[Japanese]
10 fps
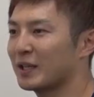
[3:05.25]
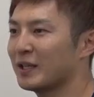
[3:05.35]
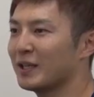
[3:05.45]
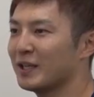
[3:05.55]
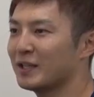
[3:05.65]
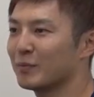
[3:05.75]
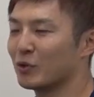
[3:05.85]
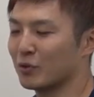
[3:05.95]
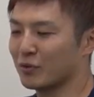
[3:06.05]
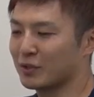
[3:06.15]
大体いつ
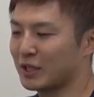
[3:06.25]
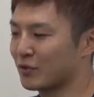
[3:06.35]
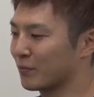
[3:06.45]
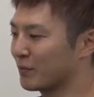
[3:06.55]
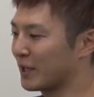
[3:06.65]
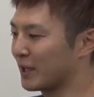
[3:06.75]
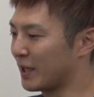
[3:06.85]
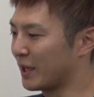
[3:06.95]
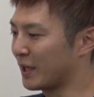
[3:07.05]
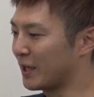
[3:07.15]
も最初のプレー
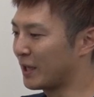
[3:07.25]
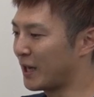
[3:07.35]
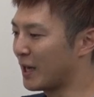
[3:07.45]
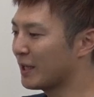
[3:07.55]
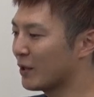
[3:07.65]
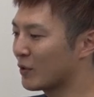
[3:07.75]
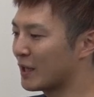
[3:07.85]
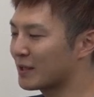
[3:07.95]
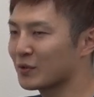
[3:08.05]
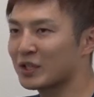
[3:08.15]
で相手の
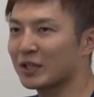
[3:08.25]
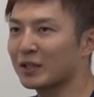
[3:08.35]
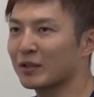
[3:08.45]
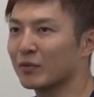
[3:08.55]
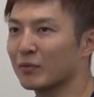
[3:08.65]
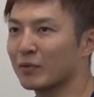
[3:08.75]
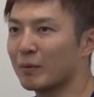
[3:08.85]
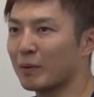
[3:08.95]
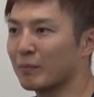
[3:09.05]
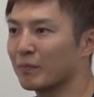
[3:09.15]
ディフェンスの仕方っていうのを
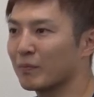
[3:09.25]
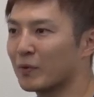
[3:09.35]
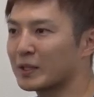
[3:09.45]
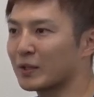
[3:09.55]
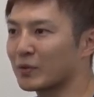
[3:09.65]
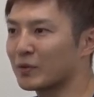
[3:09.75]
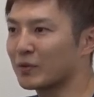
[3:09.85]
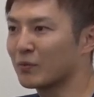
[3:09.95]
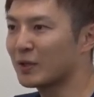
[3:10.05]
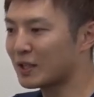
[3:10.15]
やっぱわざと
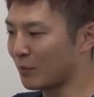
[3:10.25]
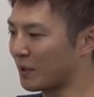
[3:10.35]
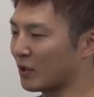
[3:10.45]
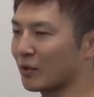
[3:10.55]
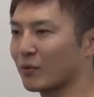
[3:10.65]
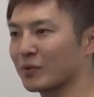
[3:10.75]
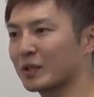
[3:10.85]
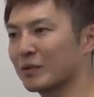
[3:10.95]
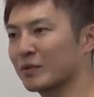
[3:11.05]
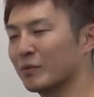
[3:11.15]
わざとピックアンドロール
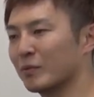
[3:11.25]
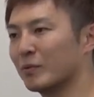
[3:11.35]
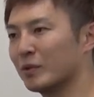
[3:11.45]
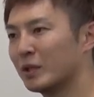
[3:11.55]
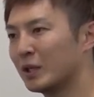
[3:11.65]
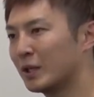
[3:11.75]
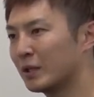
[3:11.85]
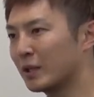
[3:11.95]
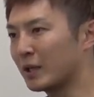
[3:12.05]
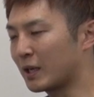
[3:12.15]
使うんですよ僕も。
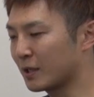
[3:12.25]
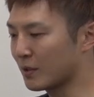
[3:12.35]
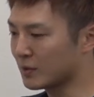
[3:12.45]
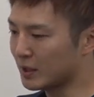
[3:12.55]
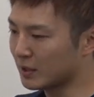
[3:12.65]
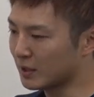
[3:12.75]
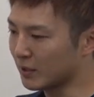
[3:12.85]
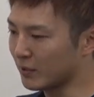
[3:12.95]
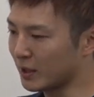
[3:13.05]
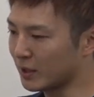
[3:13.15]
で相手の
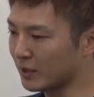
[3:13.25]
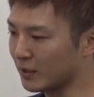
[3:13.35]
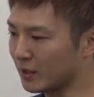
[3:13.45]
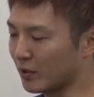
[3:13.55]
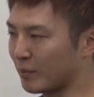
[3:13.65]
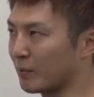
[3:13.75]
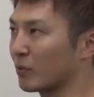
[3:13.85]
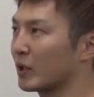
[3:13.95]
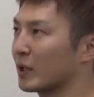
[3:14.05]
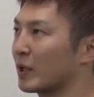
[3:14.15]
センターの出方例えば
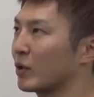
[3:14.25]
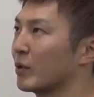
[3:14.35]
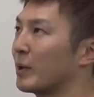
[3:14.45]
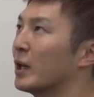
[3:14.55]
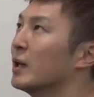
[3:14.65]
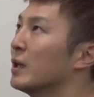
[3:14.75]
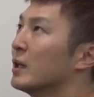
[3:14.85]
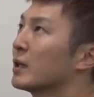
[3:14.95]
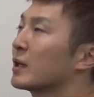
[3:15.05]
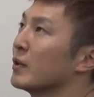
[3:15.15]
僕が例えば
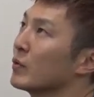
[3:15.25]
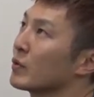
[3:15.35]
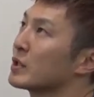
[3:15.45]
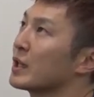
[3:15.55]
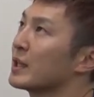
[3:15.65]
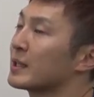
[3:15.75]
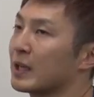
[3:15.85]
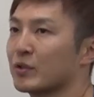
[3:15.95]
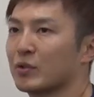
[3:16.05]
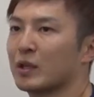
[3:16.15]
昨日の試合で
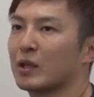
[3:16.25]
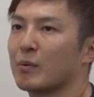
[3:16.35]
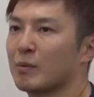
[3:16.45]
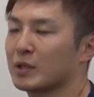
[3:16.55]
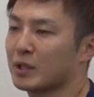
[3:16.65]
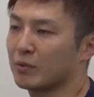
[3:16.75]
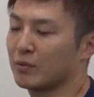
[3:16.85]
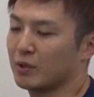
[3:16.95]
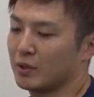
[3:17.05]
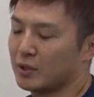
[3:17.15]
30点決めましたと
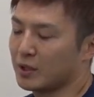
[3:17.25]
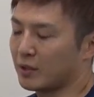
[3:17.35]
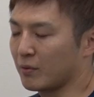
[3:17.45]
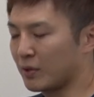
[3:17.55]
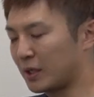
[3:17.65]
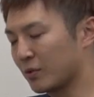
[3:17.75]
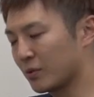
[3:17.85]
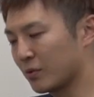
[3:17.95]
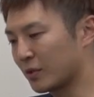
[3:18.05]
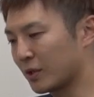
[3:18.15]
じゃあ今日
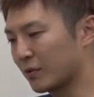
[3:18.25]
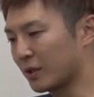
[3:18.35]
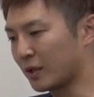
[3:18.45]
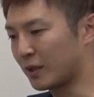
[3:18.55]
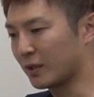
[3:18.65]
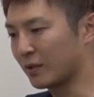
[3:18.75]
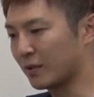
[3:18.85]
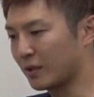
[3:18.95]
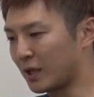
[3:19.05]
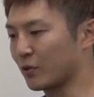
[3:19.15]
ハードショーで来るかな
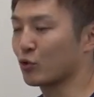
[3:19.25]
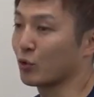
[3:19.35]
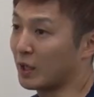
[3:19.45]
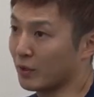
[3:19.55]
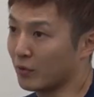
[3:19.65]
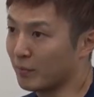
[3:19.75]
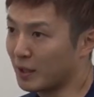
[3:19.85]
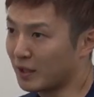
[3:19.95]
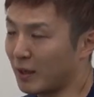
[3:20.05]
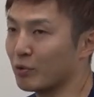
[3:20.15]
ハードショーってあの、
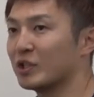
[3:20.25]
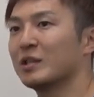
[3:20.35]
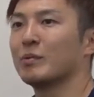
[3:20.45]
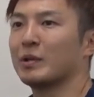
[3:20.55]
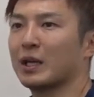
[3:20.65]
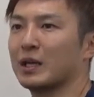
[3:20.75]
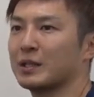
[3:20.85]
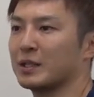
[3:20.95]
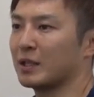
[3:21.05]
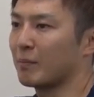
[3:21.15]
まあ、ダブルチームみたいな感
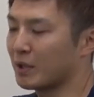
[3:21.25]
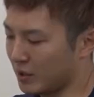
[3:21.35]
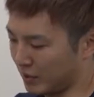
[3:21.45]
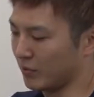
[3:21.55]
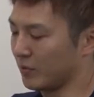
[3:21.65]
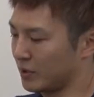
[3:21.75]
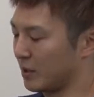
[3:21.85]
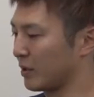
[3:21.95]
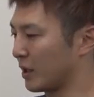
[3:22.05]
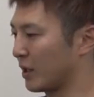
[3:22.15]
じですねピックアンドロールした
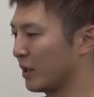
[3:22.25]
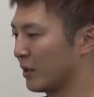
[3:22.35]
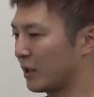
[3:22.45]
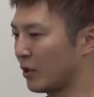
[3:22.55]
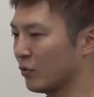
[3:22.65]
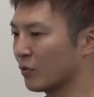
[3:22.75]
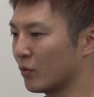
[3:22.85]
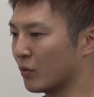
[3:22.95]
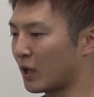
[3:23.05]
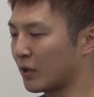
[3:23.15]
時に。っていう
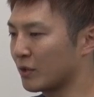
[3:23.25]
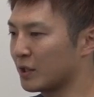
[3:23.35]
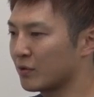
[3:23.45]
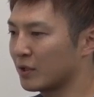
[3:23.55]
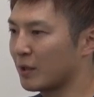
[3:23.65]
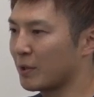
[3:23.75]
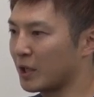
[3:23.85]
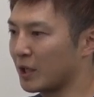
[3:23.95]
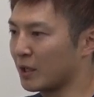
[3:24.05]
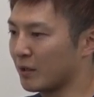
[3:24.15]
のを確認するため
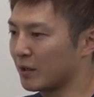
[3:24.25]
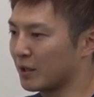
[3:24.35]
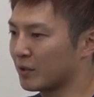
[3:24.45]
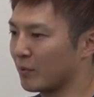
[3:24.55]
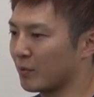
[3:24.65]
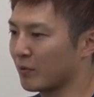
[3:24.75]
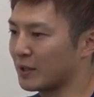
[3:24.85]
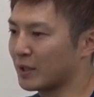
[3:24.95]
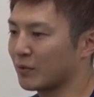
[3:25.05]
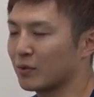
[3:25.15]
にいつも僕
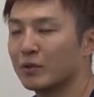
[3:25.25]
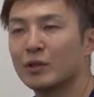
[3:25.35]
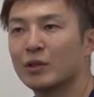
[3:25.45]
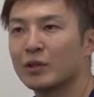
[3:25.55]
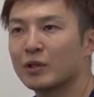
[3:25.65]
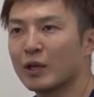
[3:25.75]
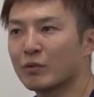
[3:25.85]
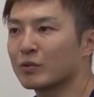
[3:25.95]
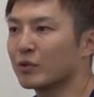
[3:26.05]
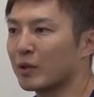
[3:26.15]
わざとや
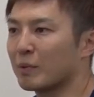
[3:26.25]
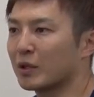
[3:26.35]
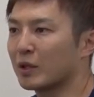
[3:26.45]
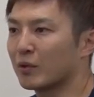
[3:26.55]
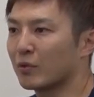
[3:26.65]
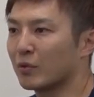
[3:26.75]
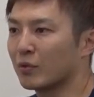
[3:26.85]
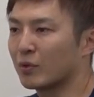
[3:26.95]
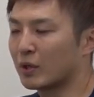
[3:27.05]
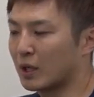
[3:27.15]
るんですよね
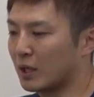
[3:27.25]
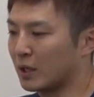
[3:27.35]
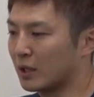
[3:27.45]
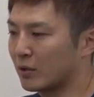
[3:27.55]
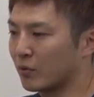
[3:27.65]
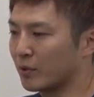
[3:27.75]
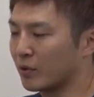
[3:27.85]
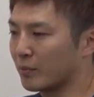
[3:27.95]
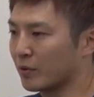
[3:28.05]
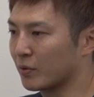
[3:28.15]
ピックアンドロールとか飛び
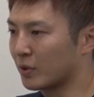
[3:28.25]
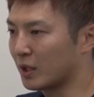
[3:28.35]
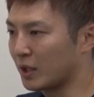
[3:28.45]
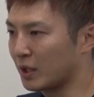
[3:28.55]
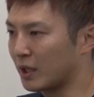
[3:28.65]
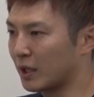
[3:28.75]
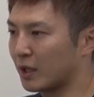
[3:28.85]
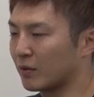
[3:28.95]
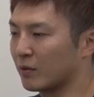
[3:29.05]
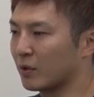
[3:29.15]
込みの時に誰
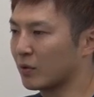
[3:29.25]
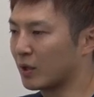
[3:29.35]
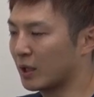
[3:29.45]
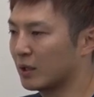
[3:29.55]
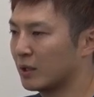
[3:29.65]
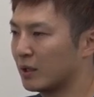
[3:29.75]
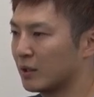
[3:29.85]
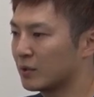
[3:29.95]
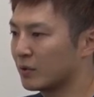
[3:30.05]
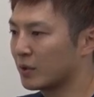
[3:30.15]
が来るとか
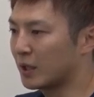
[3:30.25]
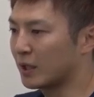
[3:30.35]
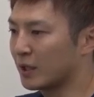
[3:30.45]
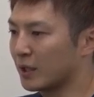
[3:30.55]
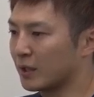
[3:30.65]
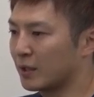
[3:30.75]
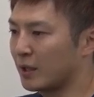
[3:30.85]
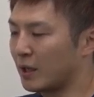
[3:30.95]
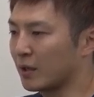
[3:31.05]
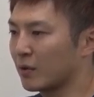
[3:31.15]
そういうのを考えてやっ
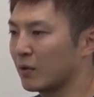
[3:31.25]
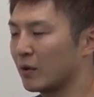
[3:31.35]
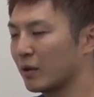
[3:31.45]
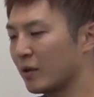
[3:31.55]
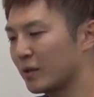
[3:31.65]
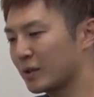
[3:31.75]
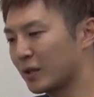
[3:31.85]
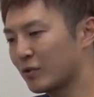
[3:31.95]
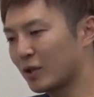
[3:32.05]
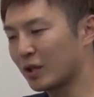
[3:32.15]
てああれ
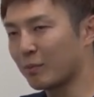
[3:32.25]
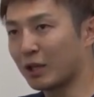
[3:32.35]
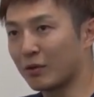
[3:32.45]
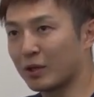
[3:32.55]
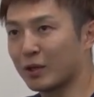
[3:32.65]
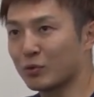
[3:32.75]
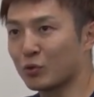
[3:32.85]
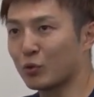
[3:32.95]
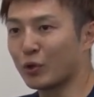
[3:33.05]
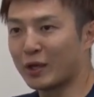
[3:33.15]
30点決めたのに
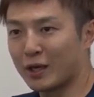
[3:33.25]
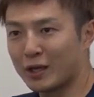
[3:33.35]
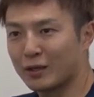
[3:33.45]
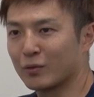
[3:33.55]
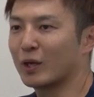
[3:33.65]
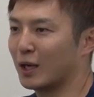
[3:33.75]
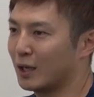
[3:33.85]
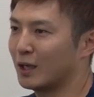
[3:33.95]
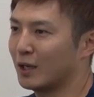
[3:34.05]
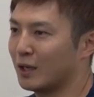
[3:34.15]
ハードショー来ないやとか。
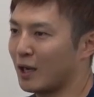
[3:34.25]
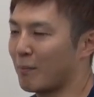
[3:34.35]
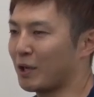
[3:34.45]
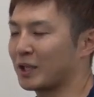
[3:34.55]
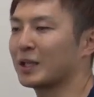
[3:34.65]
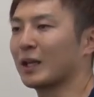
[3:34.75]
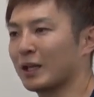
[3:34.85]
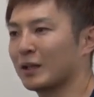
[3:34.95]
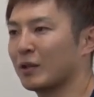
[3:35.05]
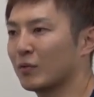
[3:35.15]
やっぱり来た
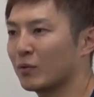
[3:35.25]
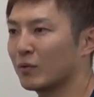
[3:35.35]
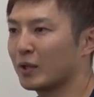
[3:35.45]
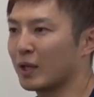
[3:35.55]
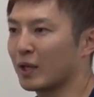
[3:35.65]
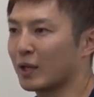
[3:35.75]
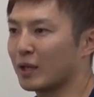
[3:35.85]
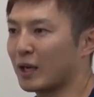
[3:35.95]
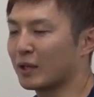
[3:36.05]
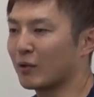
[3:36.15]
なっていうところで
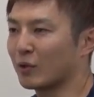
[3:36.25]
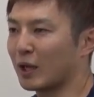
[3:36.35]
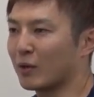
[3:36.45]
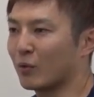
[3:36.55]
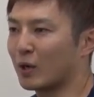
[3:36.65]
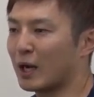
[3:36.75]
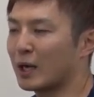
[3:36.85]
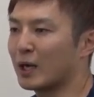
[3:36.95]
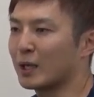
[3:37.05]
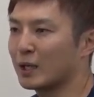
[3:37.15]
相手の対応を
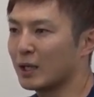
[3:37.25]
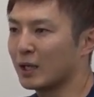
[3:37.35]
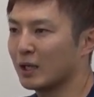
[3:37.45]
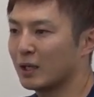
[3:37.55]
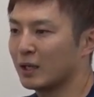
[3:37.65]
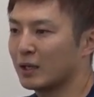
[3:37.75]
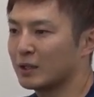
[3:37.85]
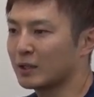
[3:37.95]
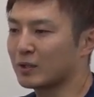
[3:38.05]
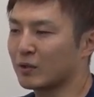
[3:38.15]
考えて
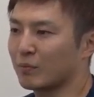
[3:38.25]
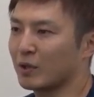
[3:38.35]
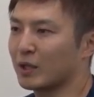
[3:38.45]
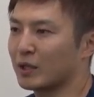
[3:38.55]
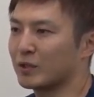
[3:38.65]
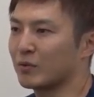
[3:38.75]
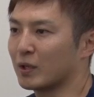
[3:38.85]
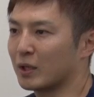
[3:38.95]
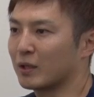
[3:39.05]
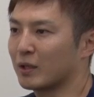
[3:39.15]
じゃあ次のプレー何しよう
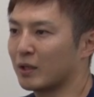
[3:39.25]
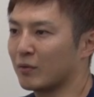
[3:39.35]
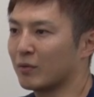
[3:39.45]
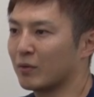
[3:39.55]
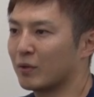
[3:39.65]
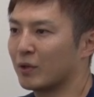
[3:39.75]
かっていう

###

» AIM OF THE EXERCISE: Nothing but the pictures should be left out when the material above is copied.

» TASK RESULT:
[Japanese]
10 fps
[3:05.25]
[3:05.35]
[3:05.45]
[3:05.55]
[3:05.65]
[3:05.75]
[3:05.85]
[3:05.95]
[3:06.05]
[3:06.15]
大体いつ
[3:06.25]
[3:06.35]
[3:06.45]
[3:06.55]
[3:06.65]
[3:06.75]
[3:06.85]
[3:06.95]
[3:07.05]
[3:07.15]
も最初のプレー
[3:07.25]
[3:07.35]
[3:07.45]
[3:07.55]
[3:07.65]
[3:07.75]
[3:07.85]
[3:07.95]
[3:08.05]
[3:08.15]
で相手の
[3:08.25]
[3:08.35]
[3:08.45]
[3:08.55]
[3:08.65]
[3:08.75]
[3:08.85]
[3:08.95]
[3:09.05]
[3:09.15]
ディフェンスの仕方っていうのを
[3:09.25]
[3:09.35]
[3:09.45]
[3:09.55]
[3:09.65]
[3:09.75]
[3:09.85]
[3:09.95]
[3:10.05]
[3:10.15]
やっぱわざと
[3:10.25]
[3:10.35]
[3:10.45]
[3:10.55]
[3:10.65]
[3:10.75]
[3:10.85]
[3:10.95]
[3:11.05]
[3:11.15]
わざとピックアンドロール
[3:11.25]
[3:11.35]
[3:11.45]
[3:11.55]
[3:11.65]
[3:11.75]
[3:11.85]
[3:11.95]
[3:12.05]
[3:12.15]
使うんですよ僕も。
[3:12.25]
[3:12.35]
[3:12.45]
[3:12.55]
[3:12.65]
[3:12.75]
[3:12.85]
[3:12.95]
[3:13.05]
[3:13.15]
で相手の
[3:13.25]
[3:13.35]
[3:13.45]
[3:13.55]
[3:13.65]
[3:13.75]
[3:13.85]
[3:13.95]
[3:14.05]
[3:14.15]
センターの出方例えば
[3:14.25]
[3:14.35]
[3:14.45]
[3:14.55]
[3:14.65]
[3:14.75]
[3:14.85]
[3:14.95]
[3:15.05]
[3:15.15]
僕が例えば
[3:15.25]
[3:15.35]
[3:15.45]
[3:15.55]
[3:15.65]
[3:15.75]
[3:15.85]
[3:15.95]
[3:16.05]
[3:16.15]
昨日の試合で
[3:16.25]
[3:16.35]
[3:16.45]
[3:16.55]
[3:16.65]
[3:16.75]
[3:16.85]
[3:16.95]
[3:17.05]
[3:17.15]
30点決めましたと
[3:17.25]
[3:17.35]
[3:17.45]
[3:17.55]
[3:17.65]
[3:17.75]
[3:17.85]
[3:17.95]
[3:18.05]
[3:18.15]
じゃあ今日
[3:18.25]
[3:18.35]
[3:18.45]
[3:18.55]
[3:18.65]
[3:18.75]
[3:18.85]
[3:18.95]
[3:19.05]
[3:19.15]
ハードショーで来るかな
[3:19.25]
[3:19.35]
[3:19.45]
[3:19.55]
[3:19.65]
[3:19.75]
[3:19.85]
[3:19.95]
[3:20.05]
[3:20.15]
ハードショーってあの、
[3:20.25]
[3:20.35]
[3:20.45]
[3:20.55]
[3:20.65]
[3:20.75]
[3:20.85]
[3:20.95]
[3:21.05]
[3:21.15]
まあ、ダブルチームみたいな感
[3:21.25]
[3:21.35]
[3:21.45]
[3:21.55]
[3:21.65]
[3:21.75]
[3:21.85]
[3:21.95]
[3:22.05]
[3:22.15]
じですねピックアンドロールした
[3:22.25]
[3:22.35]
[3:22.45]
[3:22.55]
[3:22.65]
[3:22.75]
[3:22.85]
[3:22.95]
[3:23.05]
[3:23.15]
時に。っていう
[3:23.25]
[3:23.35]
[3:23.45]
[3:23.55]
[3:23.65]
[3:23.75]
[3:23.85]
[3:23.95]
[3:24.05]
[3:24.15]
のを確認するため
[3:24.25]
[3:24.35]
[3:24.45]
[3:24.55]
[3:24.65]
[3:24.75]
[3:24.85]
[3:24.95]
[3:25.05]
[3:25.15]
にいつも僕
[3:25.25]
[3:25.35]
[3:25.45]
[3:25.55]
[3:25.65]
[3:25.75]
[3:25.85]
[3:25.95]
[3:26.05]
[3:26.15]
わざとや
[3:26.25]
[3:26.35]
[3:26.45]
[3:26.55]
[3:26.65]
[3:26.75]
[3:26.85]
[3:26.95]
[3:27.05]
[3:27.15]
るんですよね
[3:27.25]
[3:27.35]
[3:27.45]
[3:27.55]
[3:27.65]
[3:27.75]
[3:27.85]
[3:27.95]
[3:28.05]
[3:28.15]
ピックアンドロールとか飛び
[3:28.25]
[3:28.35]
[3:28.45]
[3:28.55]
[3:28.65]
[3:28.75]
[3:28.85]
[3:28.95]
[3:29.05]
[3:29.15]
込みの時に誰
[3:29.25]
[3:29.35]
[3:29.45]
[3:29.55]
[3:29.65]
[3:29.75]
[3:29.85]
[3:29.95]
[3:30.05]
[3:30.15]
が来るとか
[3:30.25]
[3:30.35]
[3:30.45]
[3:30.55]
[3:30.65]
[3:30.75]
[3:30.85]
[3:30.95]
[3:31.05]
[3:31.15]
そういうのを考えてやっ
[3:31.25]
[3:31.35]
[3:31.45]
[3:31.55]
[3:31.65]
[3:31.75]
[3:31.85]
[3:31.95]
[3:32.05]
[3:32.15]
てああれ
[3:32.25]
[3:32.35]
[3:32.45]
[3:32.55]
[3:32.65]
[3:32.75]
[3:32.85]
[3:32.95]
[3:33.05]
[3:33.15]
30点決めたのに
[3:33.25]
[3:33.35]
[3:33.45]
[3:33.55]
[3:33.65]
[3:33.75]
[3:33.85]
[3:33.95]
[3:34.05]
[3:34.15]
ハードショー来ないやとか。
[3:34.25]
[3:34.35]
[3:34.45]
[3:34.55]
[3:34.65]
[3:34.75]
[3:34.85]
[3:34.95]
[3:35.05]
[3:35.15]
やっぱり来た
[3:35.25]
[3:35.35]
[3:35.45]
[3:35.55]
[3:35.65]
[3:35.75]
[3:35.85]
[3:35.95]
[3:36.05]
[3:36.15]
なっていうところで
[3:36.25]
[3:36.35]
[3:36.45]
[3:36.55]
[3:36.65]
[3:36.75]
[3:36.85]
[3:36.95]
[3:37.05]
[3:37.15]
相手の対応を
[3:37.25]
[3:37.35]
[3:37.45]
[3:37.55]
[3:37.65]
[3:37.75]
[3:37.85]
[3:37.95]
[3:38.05]
[3:38.15]
考えて
[3:38.25]
[3:38.35]
[3:38.45]
[3:38.55]
[3:38.65]
[3:38.75]
[3:38.85]
[3:38.95]
[3:39.05]
[3:39.15]
じゃあ次のプレー何しよう
[3:39.25]
[3:39.35]
[3:39.45]
[3:39.55]
[3:39.65]
[3:39.75]
かっていう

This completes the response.